### REQUIRED WORK
Each entry is to be retyped without alteration, and no picture is to be included.

### TASK DATA
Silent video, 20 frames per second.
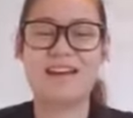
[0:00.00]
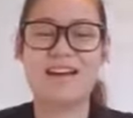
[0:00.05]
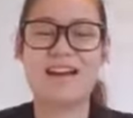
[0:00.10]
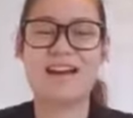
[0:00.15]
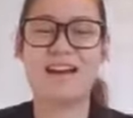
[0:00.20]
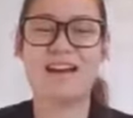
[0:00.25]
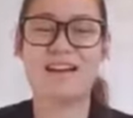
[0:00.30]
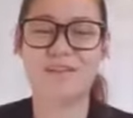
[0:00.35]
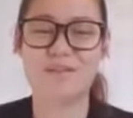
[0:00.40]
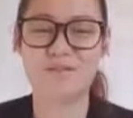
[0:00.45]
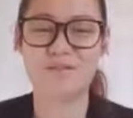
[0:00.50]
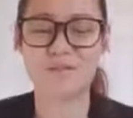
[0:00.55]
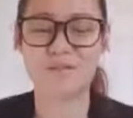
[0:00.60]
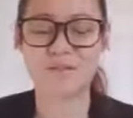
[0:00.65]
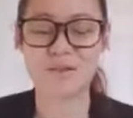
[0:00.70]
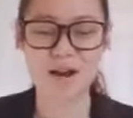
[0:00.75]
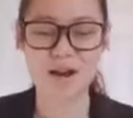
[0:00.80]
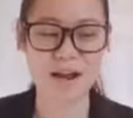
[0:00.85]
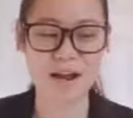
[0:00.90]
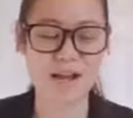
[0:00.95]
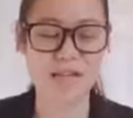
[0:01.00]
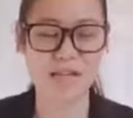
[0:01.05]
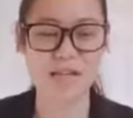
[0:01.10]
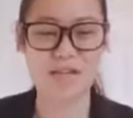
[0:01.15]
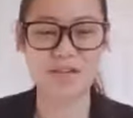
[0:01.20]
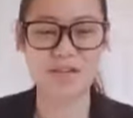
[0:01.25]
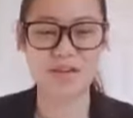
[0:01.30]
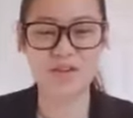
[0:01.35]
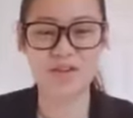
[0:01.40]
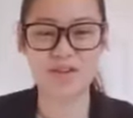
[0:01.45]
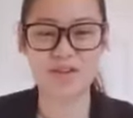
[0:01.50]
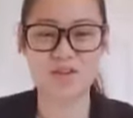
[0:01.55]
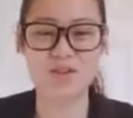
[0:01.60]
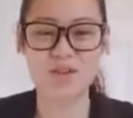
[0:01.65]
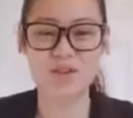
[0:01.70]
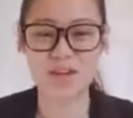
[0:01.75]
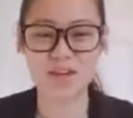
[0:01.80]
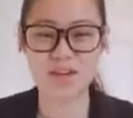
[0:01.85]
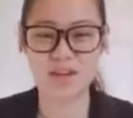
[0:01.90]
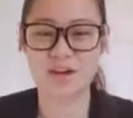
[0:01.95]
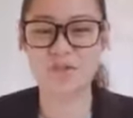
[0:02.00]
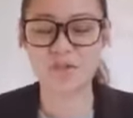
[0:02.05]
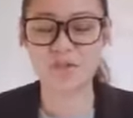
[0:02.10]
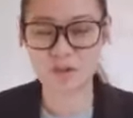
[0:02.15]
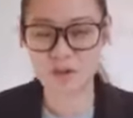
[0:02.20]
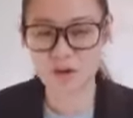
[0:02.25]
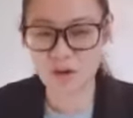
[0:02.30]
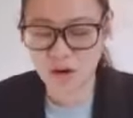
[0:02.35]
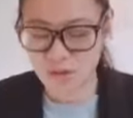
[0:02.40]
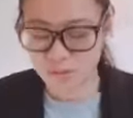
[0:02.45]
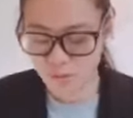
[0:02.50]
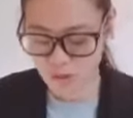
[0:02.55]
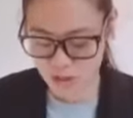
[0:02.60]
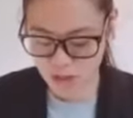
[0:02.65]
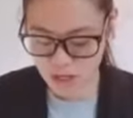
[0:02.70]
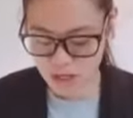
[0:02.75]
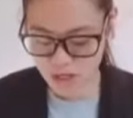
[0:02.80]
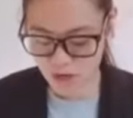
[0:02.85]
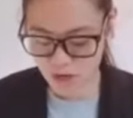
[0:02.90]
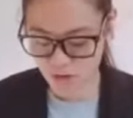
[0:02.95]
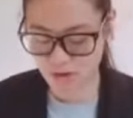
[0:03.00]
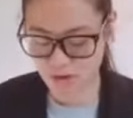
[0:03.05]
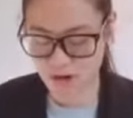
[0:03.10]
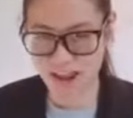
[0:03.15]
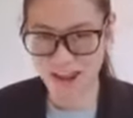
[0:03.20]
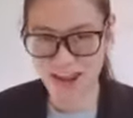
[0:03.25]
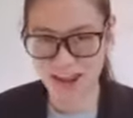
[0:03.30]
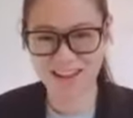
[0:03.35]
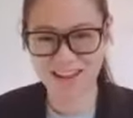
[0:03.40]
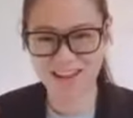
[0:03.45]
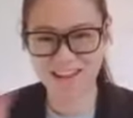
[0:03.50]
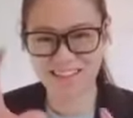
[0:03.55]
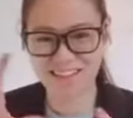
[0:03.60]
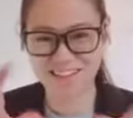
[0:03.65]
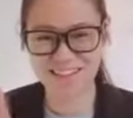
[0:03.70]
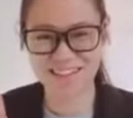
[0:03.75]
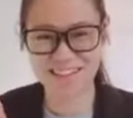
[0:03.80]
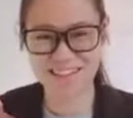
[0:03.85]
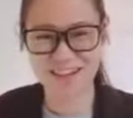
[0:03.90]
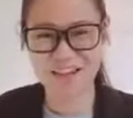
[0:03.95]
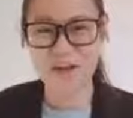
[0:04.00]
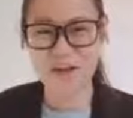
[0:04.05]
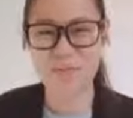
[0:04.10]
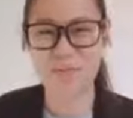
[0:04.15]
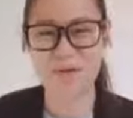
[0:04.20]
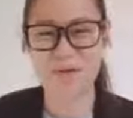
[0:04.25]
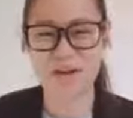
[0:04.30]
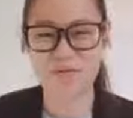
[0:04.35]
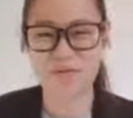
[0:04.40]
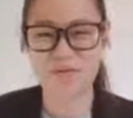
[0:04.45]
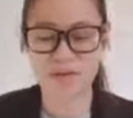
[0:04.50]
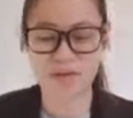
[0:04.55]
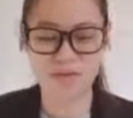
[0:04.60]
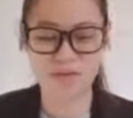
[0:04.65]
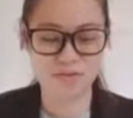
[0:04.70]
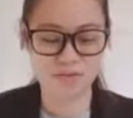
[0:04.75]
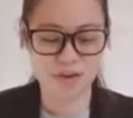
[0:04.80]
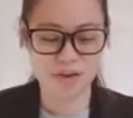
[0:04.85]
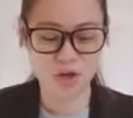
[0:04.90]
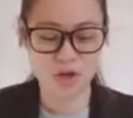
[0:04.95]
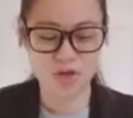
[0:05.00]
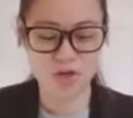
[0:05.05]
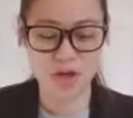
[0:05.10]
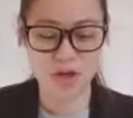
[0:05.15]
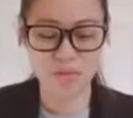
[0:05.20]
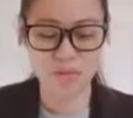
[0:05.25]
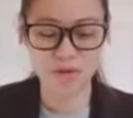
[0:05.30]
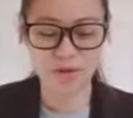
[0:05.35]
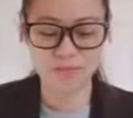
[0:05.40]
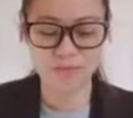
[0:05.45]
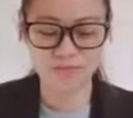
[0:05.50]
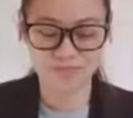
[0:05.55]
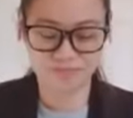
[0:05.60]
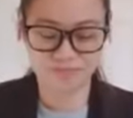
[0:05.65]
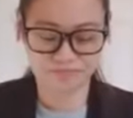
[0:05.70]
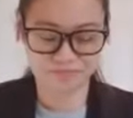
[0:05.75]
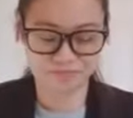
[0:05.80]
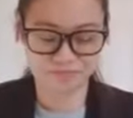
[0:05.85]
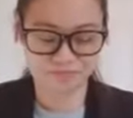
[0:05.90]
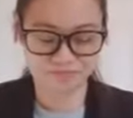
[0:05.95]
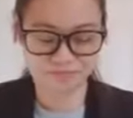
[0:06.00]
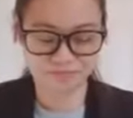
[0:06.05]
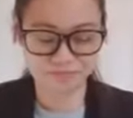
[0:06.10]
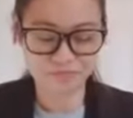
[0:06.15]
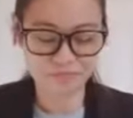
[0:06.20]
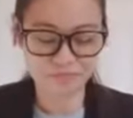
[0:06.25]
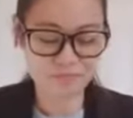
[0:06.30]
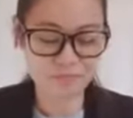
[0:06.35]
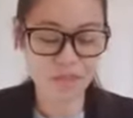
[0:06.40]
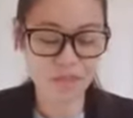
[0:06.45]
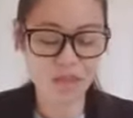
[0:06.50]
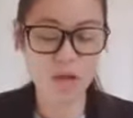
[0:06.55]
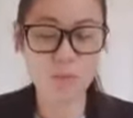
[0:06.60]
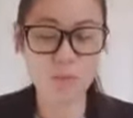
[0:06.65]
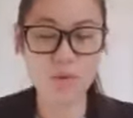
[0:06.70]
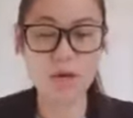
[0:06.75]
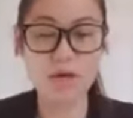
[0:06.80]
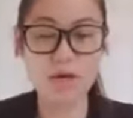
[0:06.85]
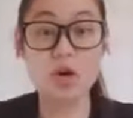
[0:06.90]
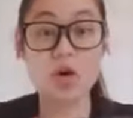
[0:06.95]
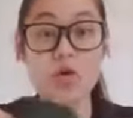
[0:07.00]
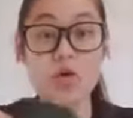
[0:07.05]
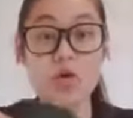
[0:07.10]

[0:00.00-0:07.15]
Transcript: and rest. You can shake out your arms, shake out your hand whenever you finish that one. And we're going to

### SOLUTION TO THIS TASK
Silent video, 20 frames per second.
[0:00.00]
[0:00.05]
[0:00.10]
[0:00.15]
[0:00.20]
[0:00.25]
[0:00.30]
[0:00.35]
[0:00.40]
[0:00.45]
[0:00.50]
[0:00.55]
[0:00.60]
[0:00.65]
[0:00.70]
[0:00.75]
[0:00.80]
[0:00.85]
[0:00.90]
[0:00.95]
[0:01.00]
[0:01.05]
[0:01.10]
[0:01.15]
[0:01.20]
[0:01.25]
[0:01.30]
[0:01.35]
[0:01.40]
[0:01.45]
[0:01.50]
[0:01.55]
[0:01.60]
[0:01.65]
[0:01.70]
[0:01.75]
[0:01.80]
[0:01.85]
[0:01.90]
[0:01.95]
[0:02.00]
[0:02.05]
[0:02.10]
[0:02.15]
[0:02.20]
[0:02.25]
[0:02.30]
[0:02.35]
[0:02.40]
[0:02.45]
[0:02.50]
[0:02.55]
[0:02.60]
[0:02.65]
[0:02.70]
[0:02.75]
[0:02.80]
[0:02.85]
[0:02.90]
[0:02.95]
[0:03.00]
[0:03.05]
[0:03.10]
[0:03.15]
[0:03.20]
[0:03.25]
[0:03.30]
[0:03.35]
[0:03.40]
[0:03.45]
[0:03.50]
[0:03.55]
[0:03.60]
[0:03.65]
[0:03.70]
[0:03.75]
[0:03.80]
[0:03.85]
[0:03.90]
[0:03.95]
[0:04.00]
[0:04.05]
[0:04.10]
[0:04.15]
[0:04.20]
[0:04.25]
[0:04.30]
[0:04.35]
[0:04.40]
[0:04.45]
[0:04.50]
[0:04.55]
[0:04.60]
[0:04.65]
[0:04.70]
[0:04.75]
[0:04.80]
[0:04.85]
[0:04.90]
[0:04.95]
[0:05.00]
[0:05.05]
[0:05.10]
[0:05.15]
[0:05.20]
[0:05.25]
[0:05.30]
[0:05.35]
[0:05.40]
[0:05.45]
[0:05.50]
[0:05.55]
[0:05.60]
[0:05.65]
[0:05.70]
[0:05.75]
[0:05.80]
[0:05.85]
[0:05.90]
[0:05.95]
[0:06.00]
[0:06.05]
[0:06.10]
[0:06.15]
[0:06.20]
[0:06.25]
[0:06.30]
[0:06.35]
[0:06.40]
[0:06.45]
[0:06.50]
[0:06.55]
[0:06.60]
[0:06.65]
[0:06.70]
[0:06.75]
[0:06.80]
[0:06.85]
[0:06.90]
[0:06.95]
[0:07.00]
[0:07.05]
[0:07.10]

[0:00.00-0:07.15]
Transcript: and rest. You can shake out your arms, shake out your hand whenever you finish that one. And we're going to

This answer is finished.